* MATERIAL TO PROCESS *
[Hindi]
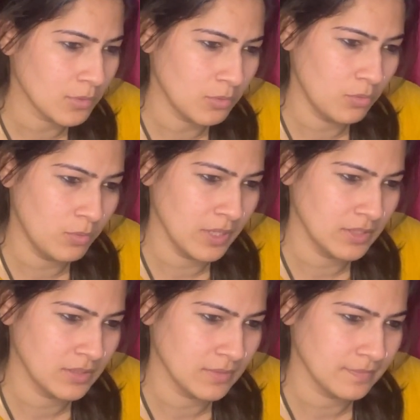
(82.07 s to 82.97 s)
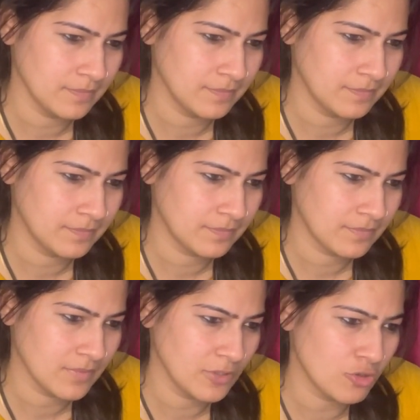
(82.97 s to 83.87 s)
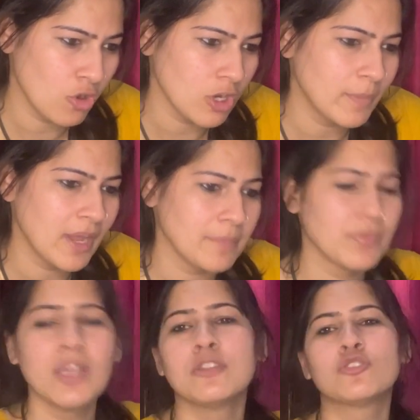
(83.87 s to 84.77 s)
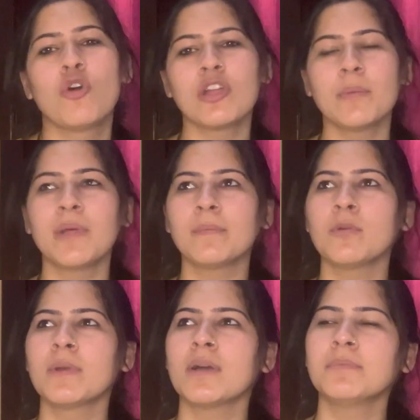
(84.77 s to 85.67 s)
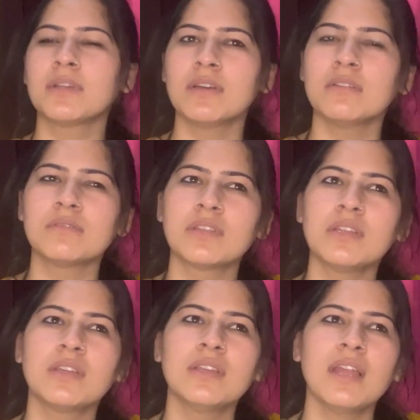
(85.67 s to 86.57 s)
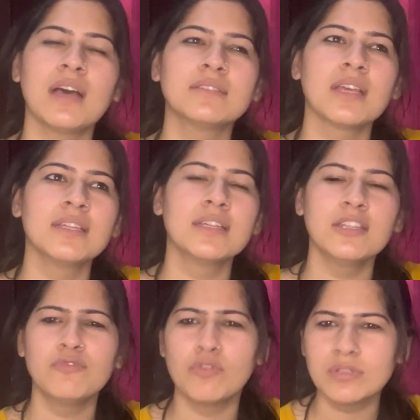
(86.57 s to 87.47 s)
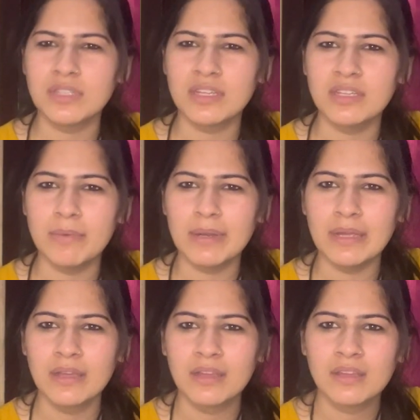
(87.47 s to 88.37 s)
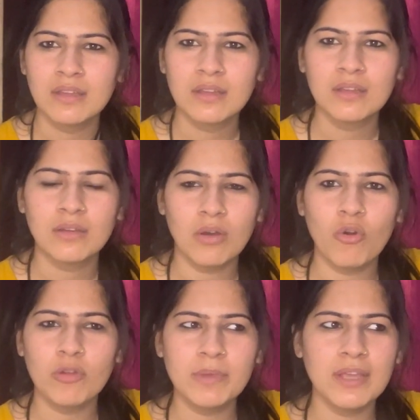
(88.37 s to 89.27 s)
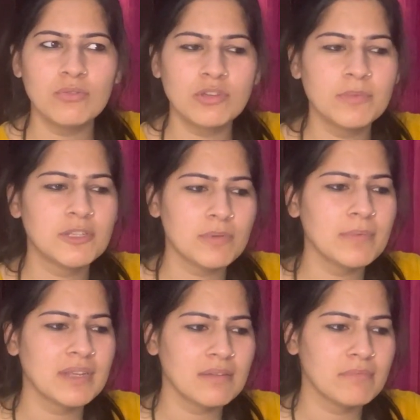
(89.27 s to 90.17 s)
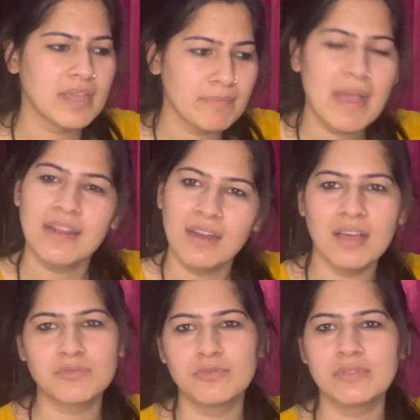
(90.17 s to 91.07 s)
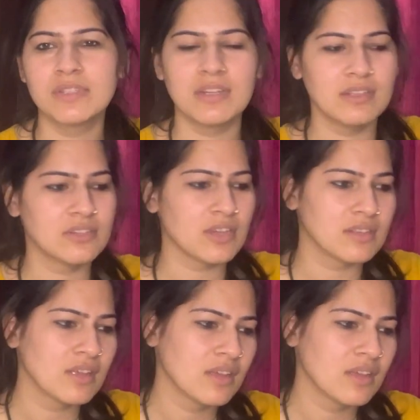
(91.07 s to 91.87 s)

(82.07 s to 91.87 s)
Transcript: ओ भाई साहब जॉन अब्राहिम जॉन अब्राहिम को मैं कब की, की लास्ट क्या देखी थी फोर्स देखी थी मैंने और भी आई होगी बीच में बल्कि मैंने लास्ट फोर्स देखी थी शायद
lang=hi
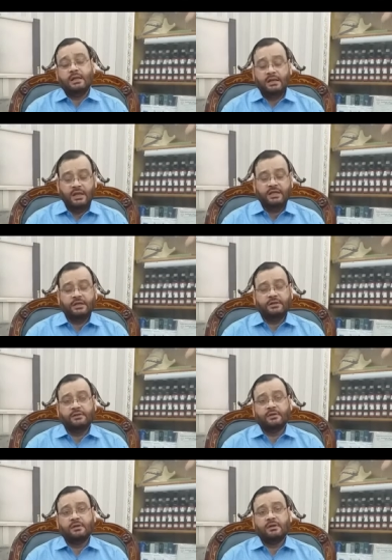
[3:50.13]
लेकिन
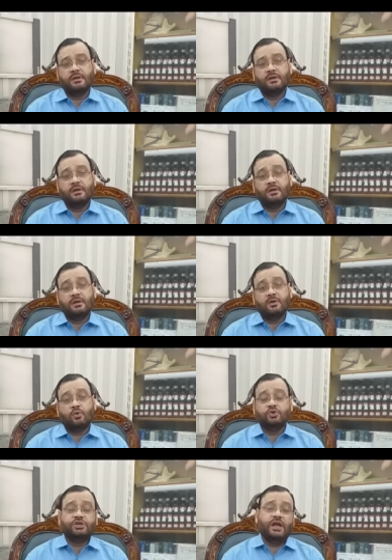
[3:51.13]

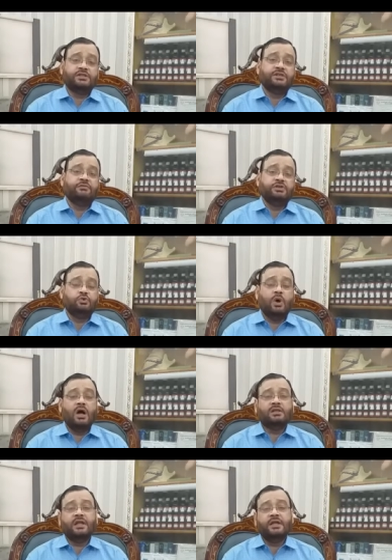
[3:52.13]
कुछ ऐसी
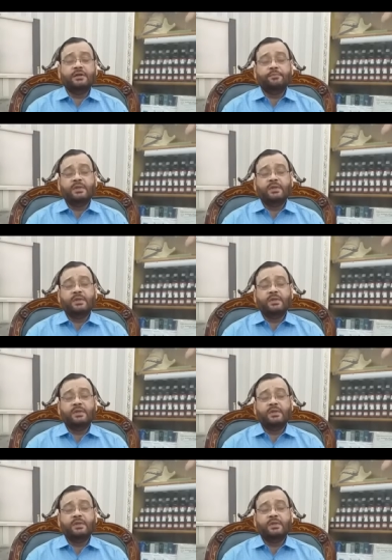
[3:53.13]
वजूहत हैं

* YOUR GOAL *
Without including any pictures, print each record exactly.

* EXERCISE ANSWER *
[Hindi]
(82.07 s to 82.97 s)
(82.97 s to 83.87 s)
(83.87 s to 84.77 s)
(84.77 s to 85.67 s)
(85.67 s to 86.57 s)
(86.57 s to 87.47 s)
(87.47 s to 88.37 s)
(88.37 s to 89.27 s)
(89.27 s to 90.17 s)
(90.17 s to 91.07 s)
(91.07 s to 91.87 s)

(82.07 s to 91.87 s)
Transcript: ओ भाई साहब जॉन अब्राहिम जॉन अब्राहिम को मैं कब की, की लास्ट क्या देखी थी फोर्स देखी थी मैंने और भी आई होगी बीच में बल्कि मैंने लास्ट फोर्स देखी थी शायद
lang=hi
[3:50.13]
लेकिन
[3:51.13]

[3:52.13]
कुछ ऐसी
[3:53.13]
वजूहत हैं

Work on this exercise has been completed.